RECORDS FOR THIS EXERCISE START
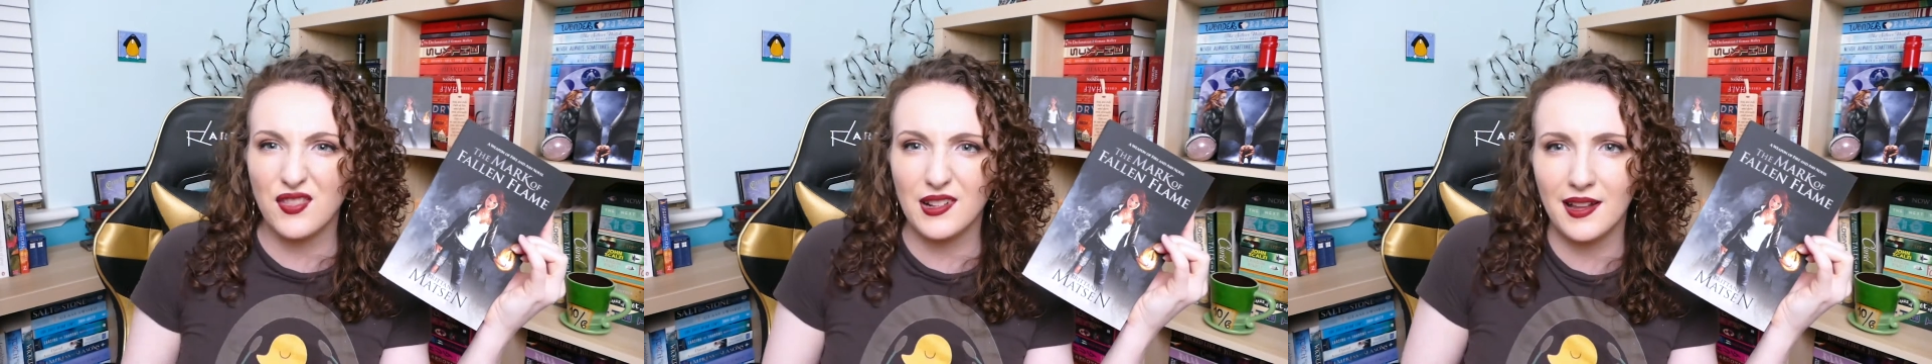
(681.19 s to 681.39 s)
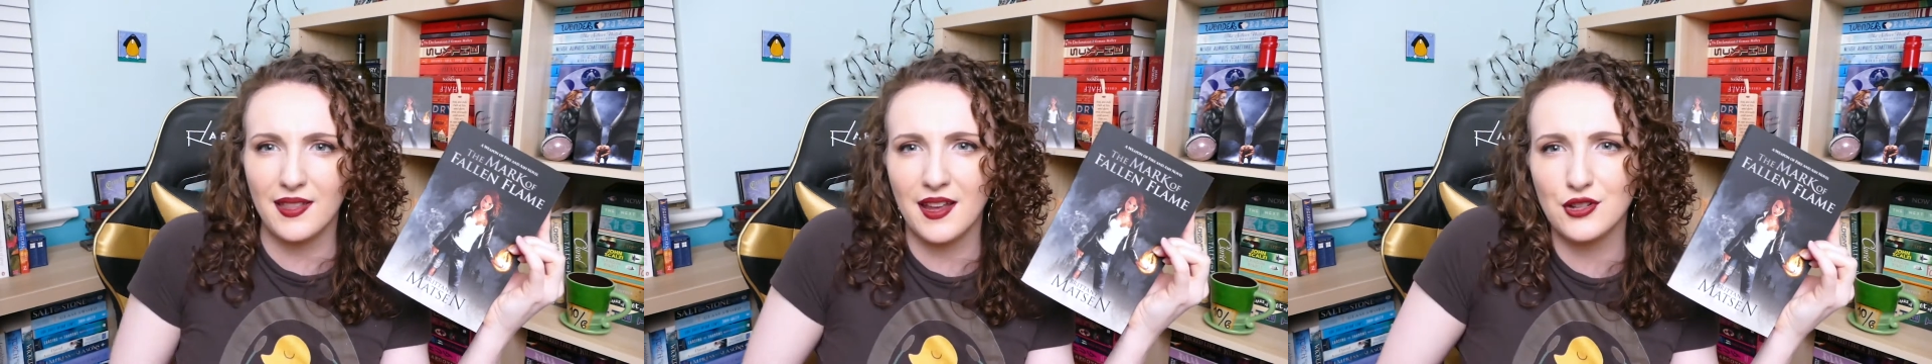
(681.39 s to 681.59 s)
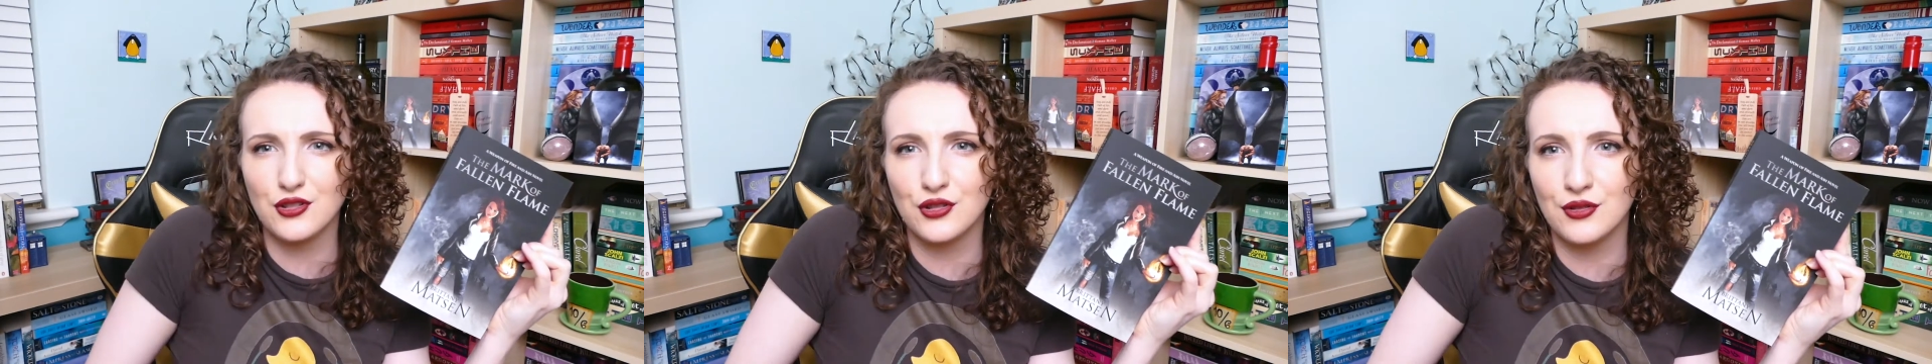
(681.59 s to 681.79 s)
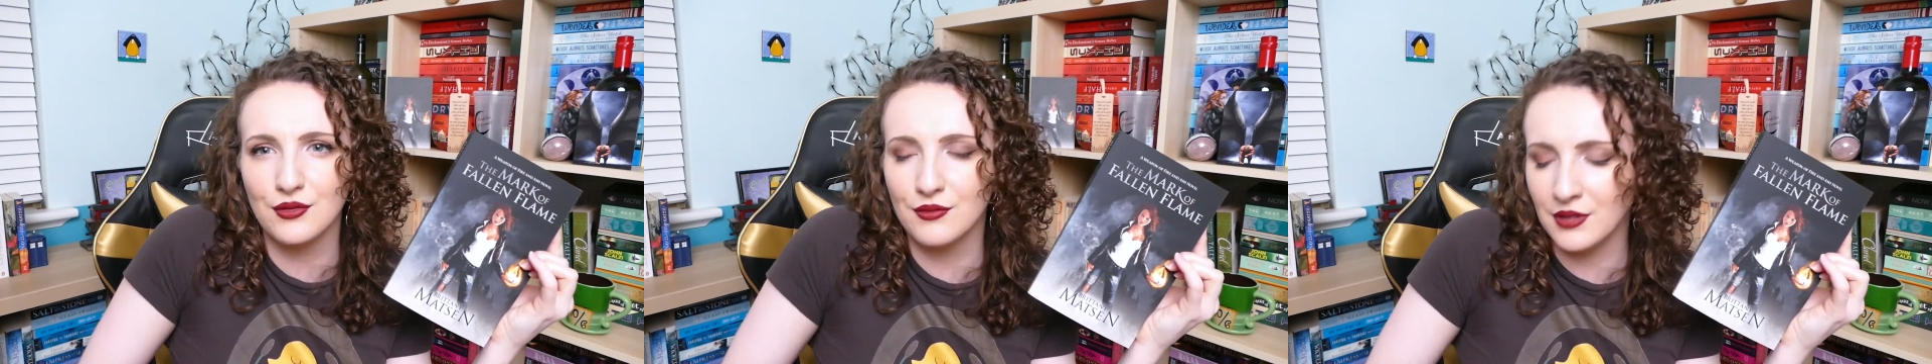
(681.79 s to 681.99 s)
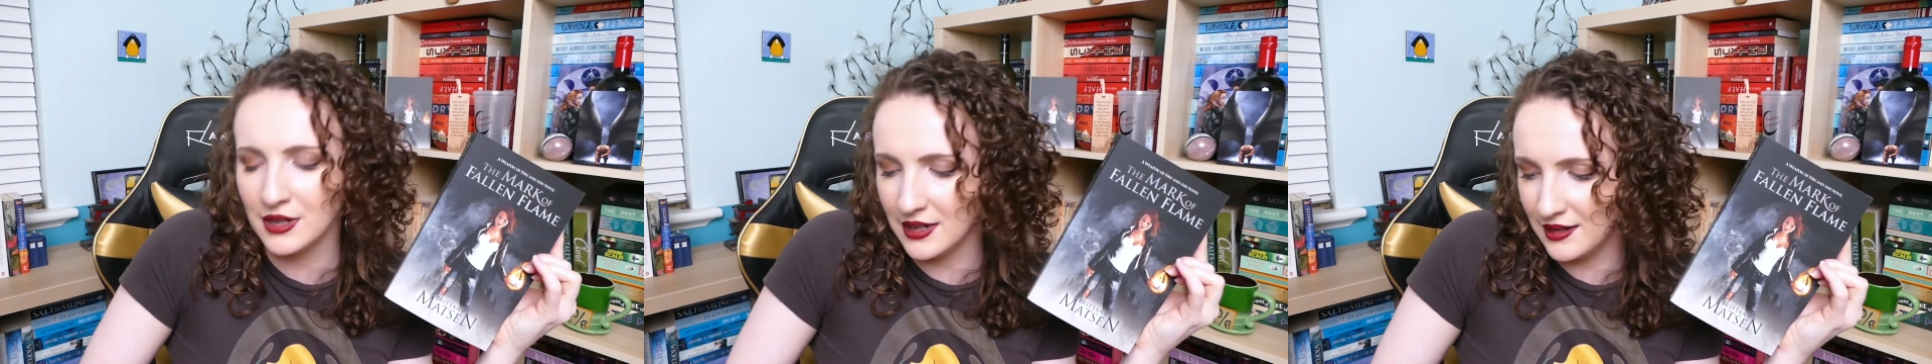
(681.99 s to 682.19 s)
like
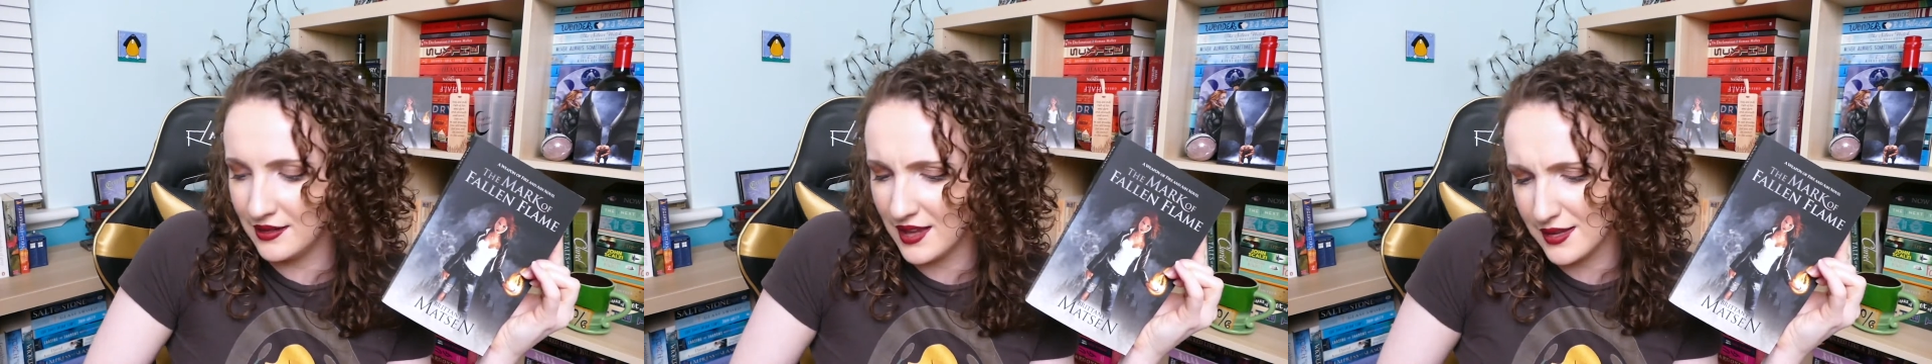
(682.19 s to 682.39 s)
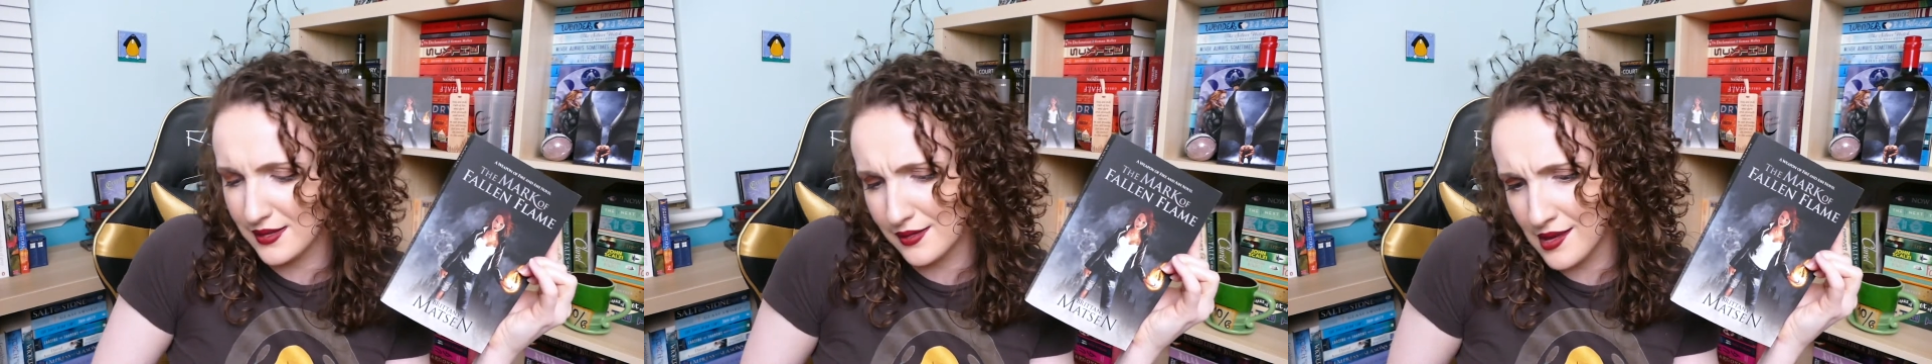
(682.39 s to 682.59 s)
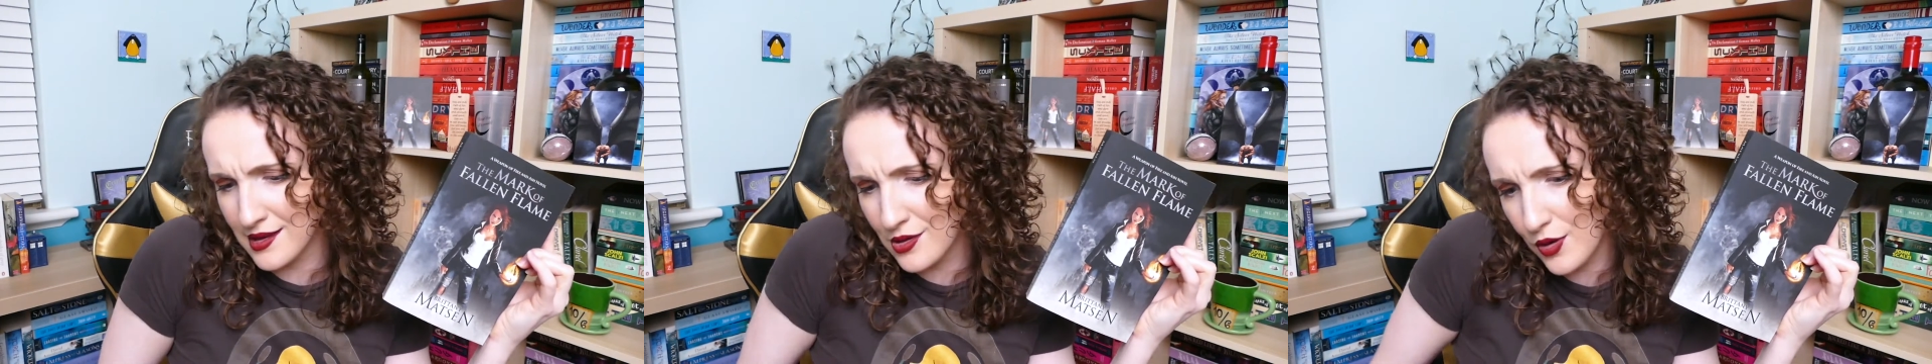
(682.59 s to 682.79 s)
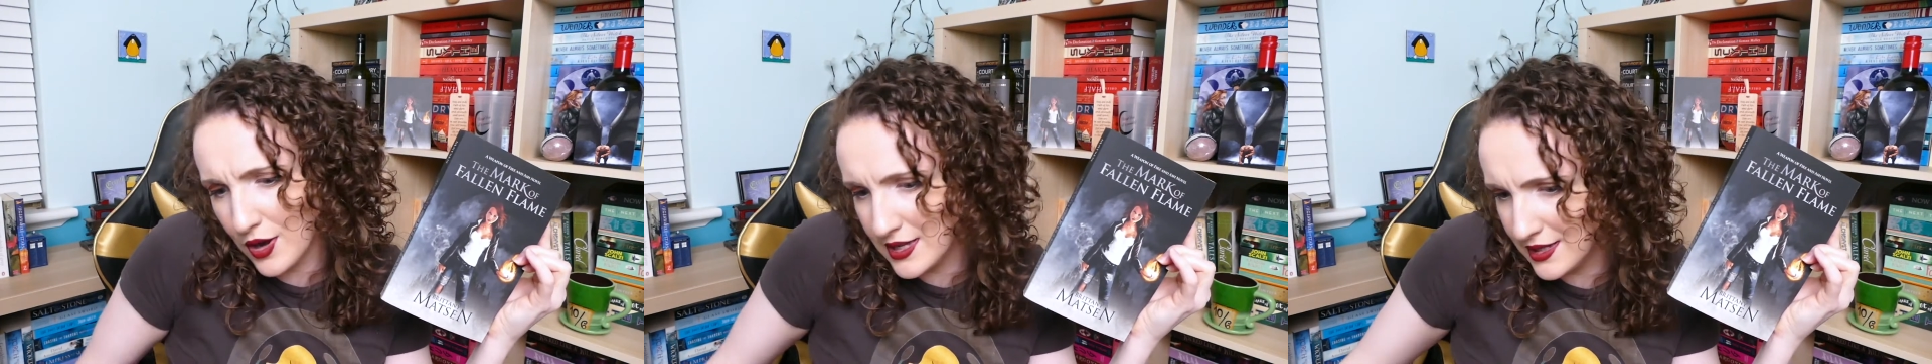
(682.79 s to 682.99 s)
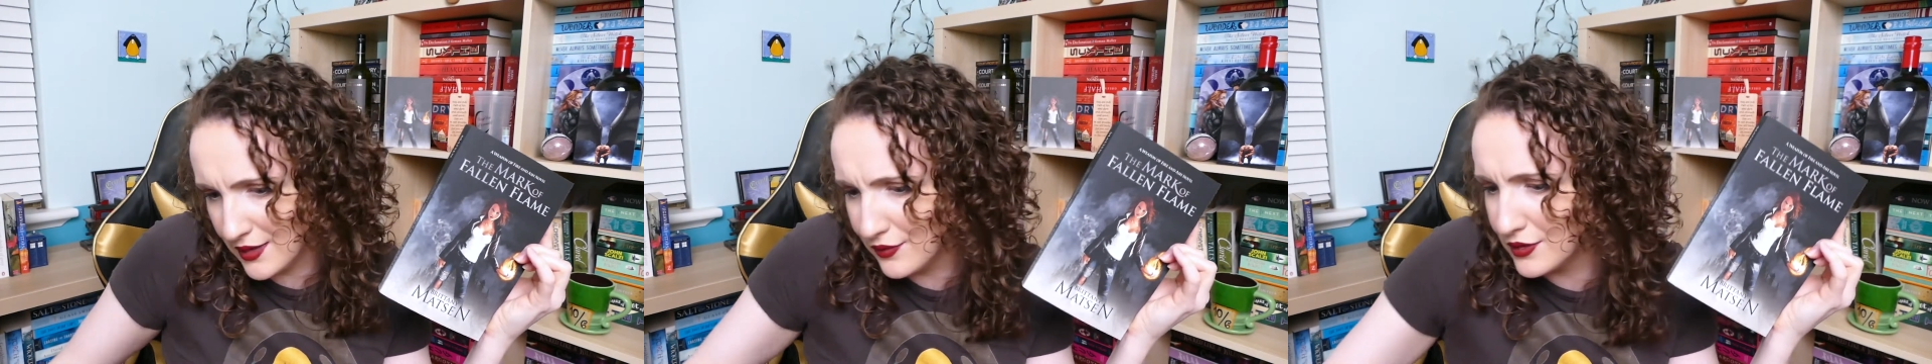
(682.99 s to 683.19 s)
that's like quite
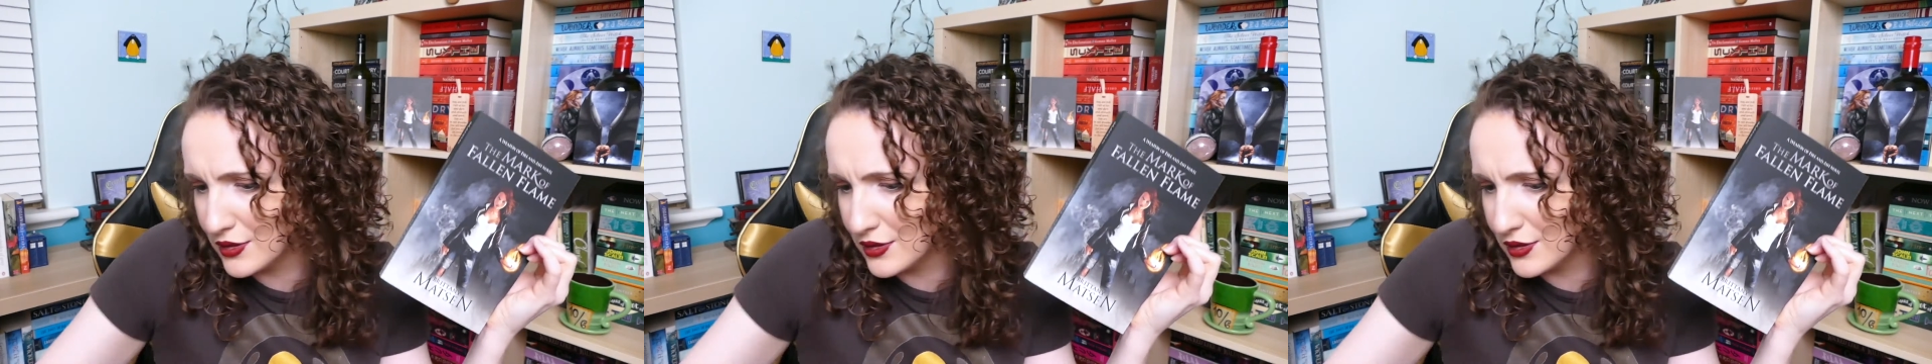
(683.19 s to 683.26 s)
different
RECORDS FOR THIS EXERCISE END
ACTIVITY ▸ The pictures stay out of the copy. Set down the entries above precisely.

RESPONSE TO THE EXERCISE ▸
(681.19 s to 681.39 s)
(681.39 s to 681.59 s)
(681.59 s to 681.79 s)
(681.79 s to 681.99 s)
(681.99 s to 682.19 s)
like
(682.19 s to 682.39 s)
(682.39 s to 682.59 s)
(682.59 s to 682.79 s)
(682.79 s to 682.99 s)
(682.99 s to 683.19 s)
that's like quite
(683.19 s to 683.26 s)
different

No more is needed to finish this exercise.